Therein, lies part of the problem with the film, while it has two stellar lead performances from an outstanding Sarsgaard and always excellent Chastain who elicits the right level of vulnerability; the film does not hold your attention in terms of its low-key production design and overall bleak cinematography.
Case in point the big scene where Sylvia’s mum - the frightening Jessica Harper - and family confront her in Olivia’s home, the scene is blocked quite awkwardly with Mum’s back to the camera, like a confrontation in a theatre production it feels like the scene was shot hastily and without much care or perhaps the fractured haphazard approach is reflective of the breaking of memory amongst the lead characters.
The milieu and mise-en-scene displayed is very middle of the road and grey from the costumes of the characters, to the non-descript homes they live in, this is a New York set film but apart from key points like the elevated train this could be set in any American city which is part of the film's intention.

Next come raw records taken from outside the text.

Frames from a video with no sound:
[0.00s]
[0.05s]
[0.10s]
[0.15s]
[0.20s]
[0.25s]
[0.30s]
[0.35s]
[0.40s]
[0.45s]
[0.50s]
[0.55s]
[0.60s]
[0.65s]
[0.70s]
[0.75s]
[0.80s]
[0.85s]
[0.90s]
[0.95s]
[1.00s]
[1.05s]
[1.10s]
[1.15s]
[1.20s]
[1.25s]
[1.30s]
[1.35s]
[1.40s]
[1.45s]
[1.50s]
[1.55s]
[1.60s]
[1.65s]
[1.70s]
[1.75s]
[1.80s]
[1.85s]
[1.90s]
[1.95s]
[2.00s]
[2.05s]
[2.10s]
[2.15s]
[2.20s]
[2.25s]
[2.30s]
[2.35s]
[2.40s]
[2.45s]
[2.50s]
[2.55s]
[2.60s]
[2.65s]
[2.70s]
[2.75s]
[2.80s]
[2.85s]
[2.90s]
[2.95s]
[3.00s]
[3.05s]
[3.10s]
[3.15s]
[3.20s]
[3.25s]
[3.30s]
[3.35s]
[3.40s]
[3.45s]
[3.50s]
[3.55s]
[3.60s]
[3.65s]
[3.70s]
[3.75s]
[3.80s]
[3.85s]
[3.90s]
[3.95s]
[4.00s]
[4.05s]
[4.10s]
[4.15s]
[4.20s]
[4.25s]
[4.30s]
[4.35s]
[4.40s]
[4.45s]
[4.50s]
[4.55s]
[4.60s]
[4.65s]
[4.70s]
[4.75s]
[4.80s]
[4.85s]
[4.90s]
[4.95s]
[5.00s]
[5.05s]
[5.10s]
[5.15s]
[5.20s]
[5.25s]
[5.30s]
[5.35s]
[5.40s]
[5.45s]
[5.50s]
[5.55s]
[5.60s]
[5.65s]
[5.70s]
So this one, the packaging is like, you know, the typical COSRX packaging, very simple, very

There are big points being raised in the film, ideas about addiction and how it grips the person and their families, the way the people who experience sexual assault and/or abuse are victimised further by people not believing their story to the warm solace hurt people find in each other.
The film has a slow cinema feel where an explosion of action or sound - in this case a hum of Procol Harem's 'A Whiter Shade of Pale' for the second or third time - jolts the viewer back to regain their attention. This is partly down to the performances of the other actors who are merely peripherals on the edges of the main leads, and the slow build of deep underlying emotion that never comes to the surface. Instead, our leads part and then are brought back together by the film's conclusion for an embrace that ends with that song again.
All in all, this is a film that has big intentions but is subdued in the execution and overall conclusion leaves the viewer wanting more than what was given despite the brilliant dual lead performances.